Task item :: Return every line of the entries that includes the word "frames".

#### Supplied records ####

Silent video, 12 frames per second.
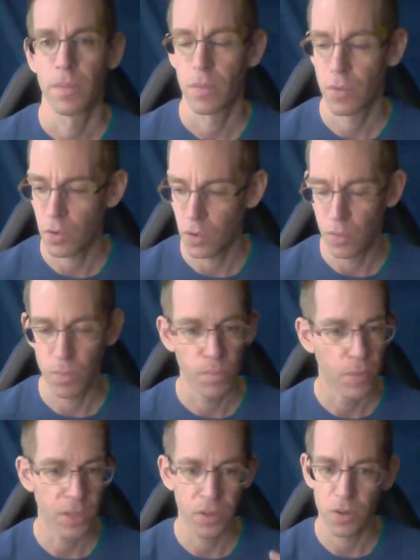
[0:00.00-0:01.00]
through
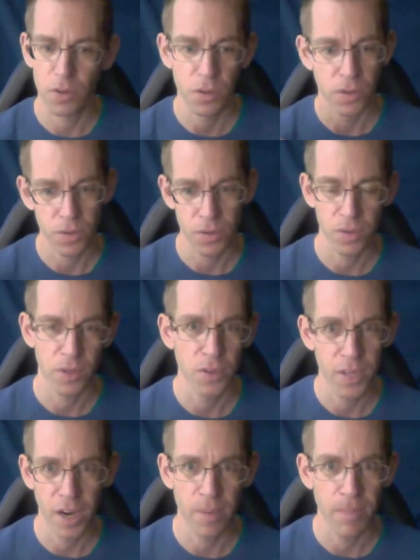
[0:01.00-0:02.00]
muscles,
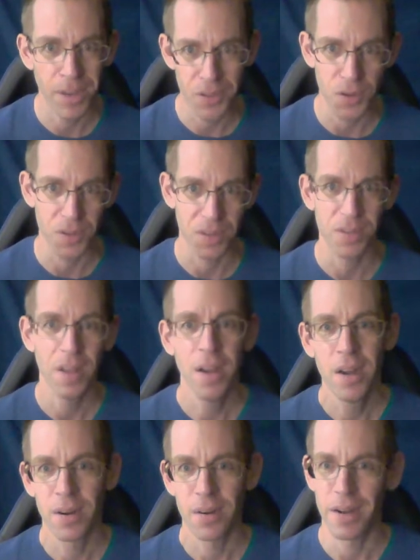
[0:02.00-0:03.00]
using our muscles,
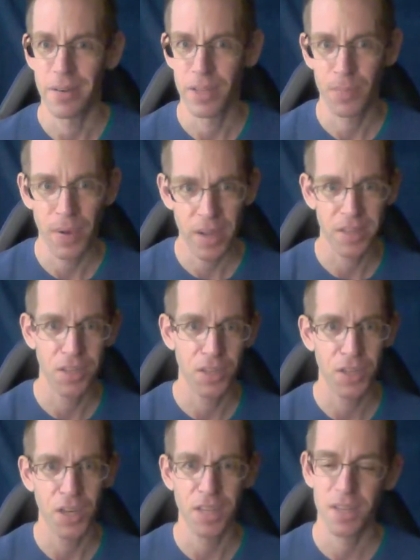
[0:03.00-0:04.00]
right? Response is
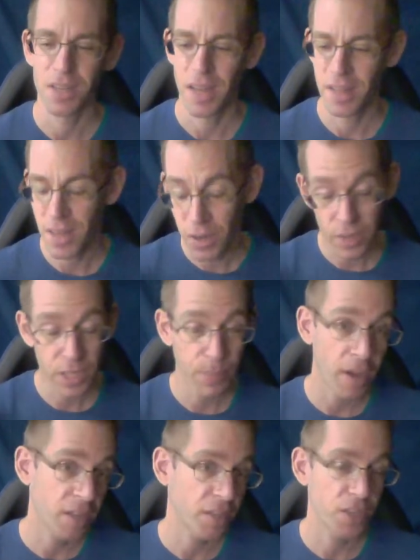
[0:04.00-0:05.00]
just, and then a
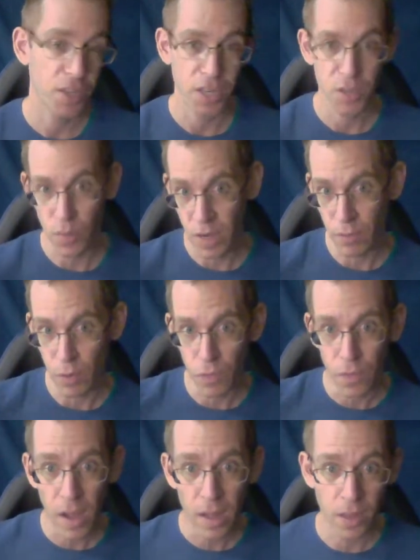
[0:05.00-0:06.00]
response is just whatever
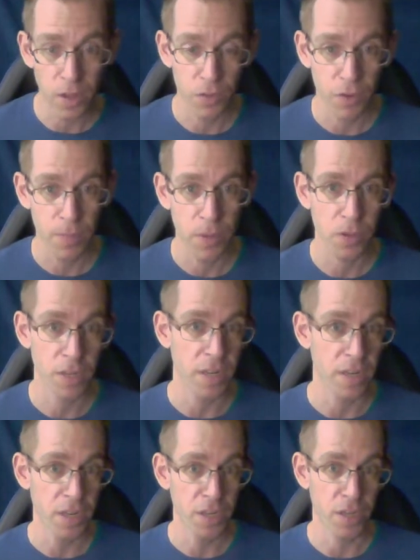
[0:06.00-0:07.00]
follows from those
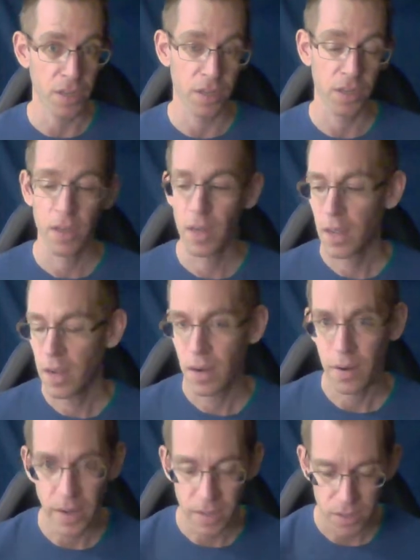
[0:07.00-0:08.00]
conditions,
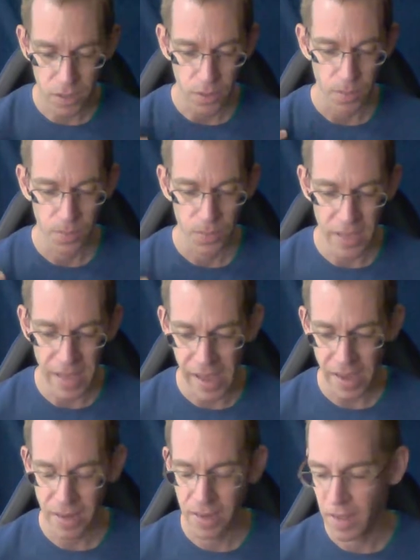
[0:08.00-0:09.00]
right? So the
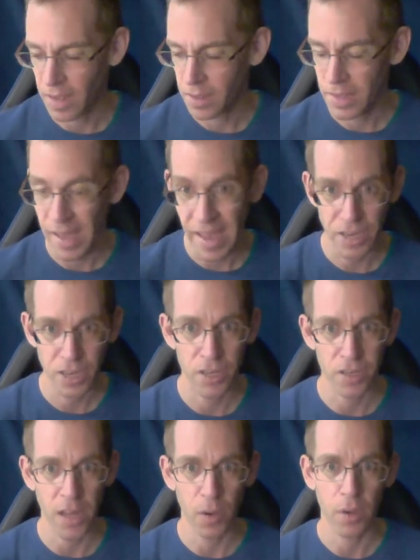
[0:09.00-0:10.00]
act, uh, the
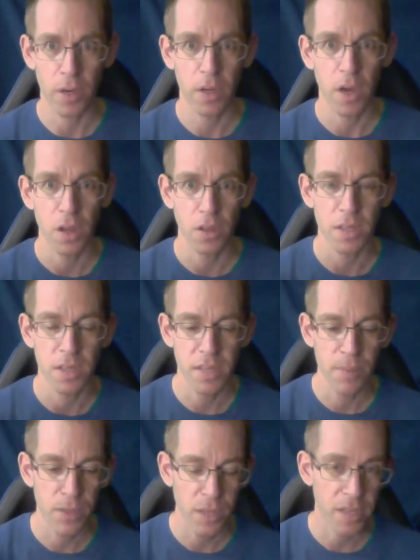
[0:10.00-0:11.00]
actions that we call the
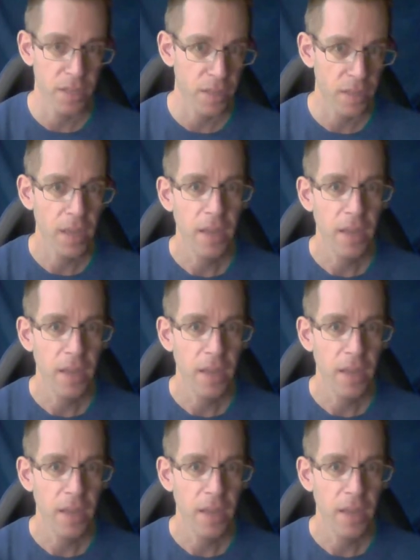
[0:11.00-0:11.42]
stimulus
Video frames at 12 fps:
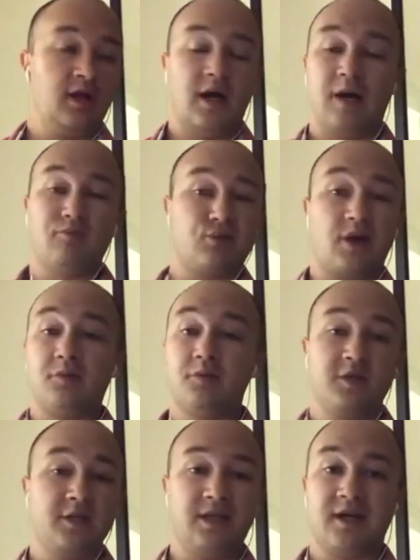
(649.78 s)
I'm
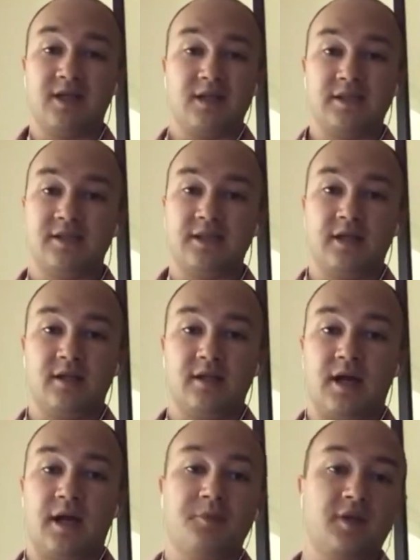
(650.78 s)
probably not going to sell it.
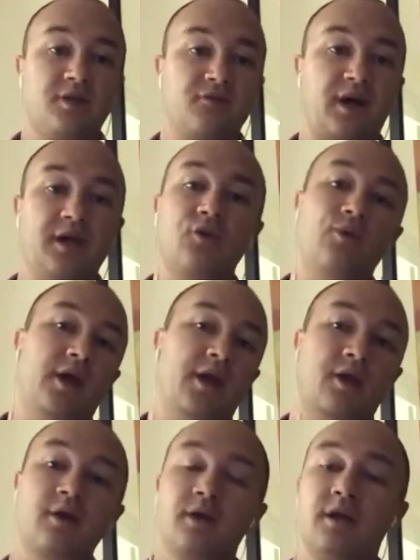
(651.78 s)
I'm going to find a
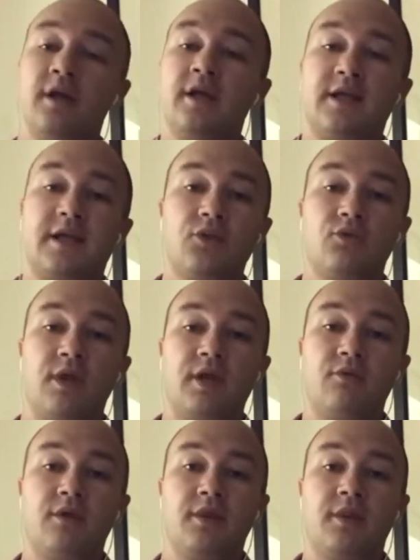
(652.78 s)
renter, get the
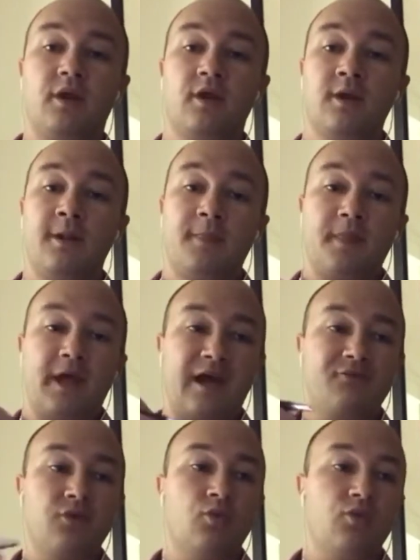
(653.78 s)
renter in there,
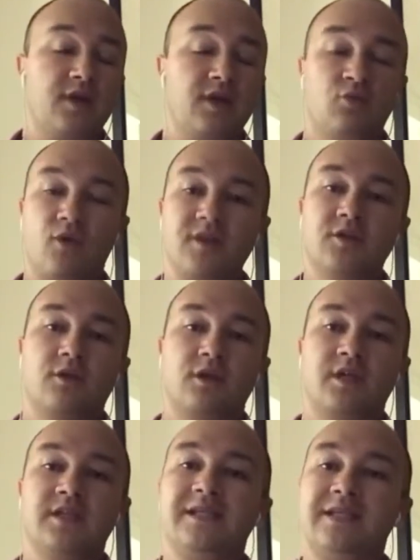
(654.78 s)
have the renter
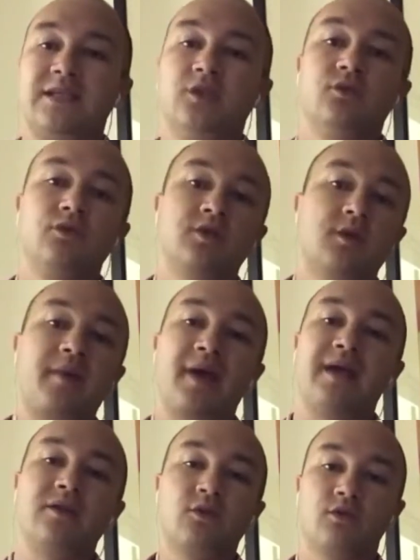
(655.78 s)
continue to
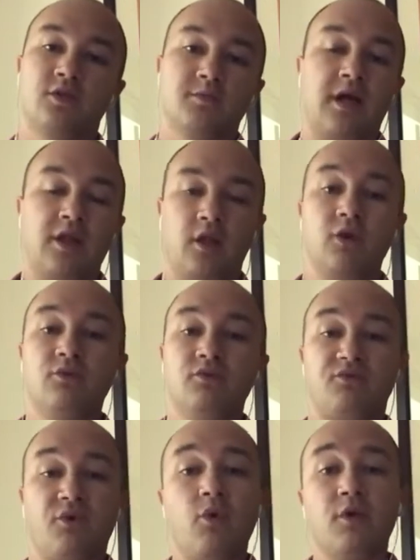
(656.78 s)
pay towards my loan
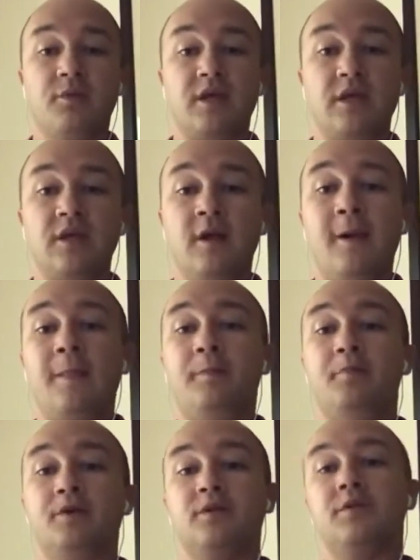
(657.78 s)
for me,
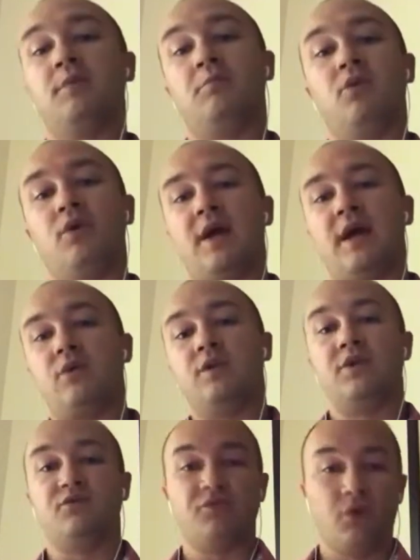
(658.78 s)
build up more
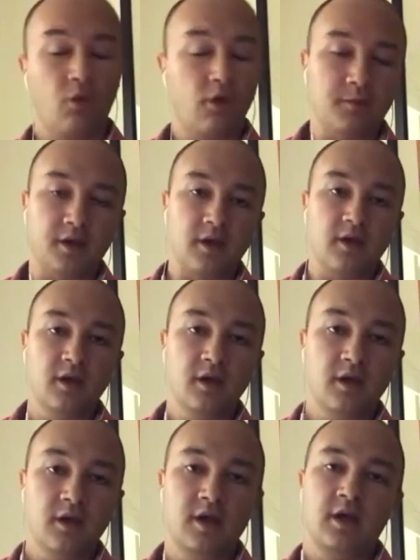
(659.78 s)
equity for me,
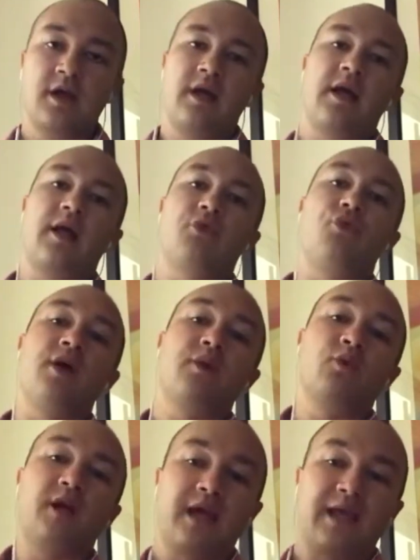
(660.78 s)
and
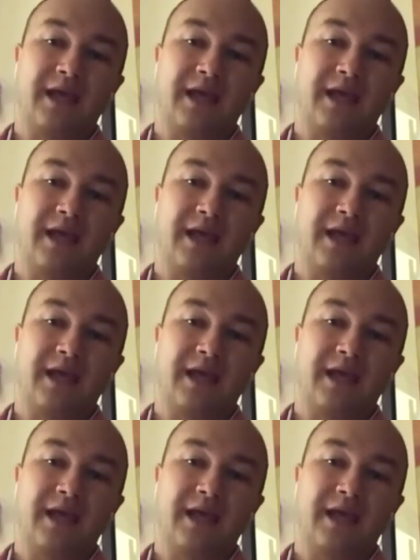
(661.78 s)
then when I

####

Task response ::
Silent video, 12 frames per second.
Video frames at 12 fps:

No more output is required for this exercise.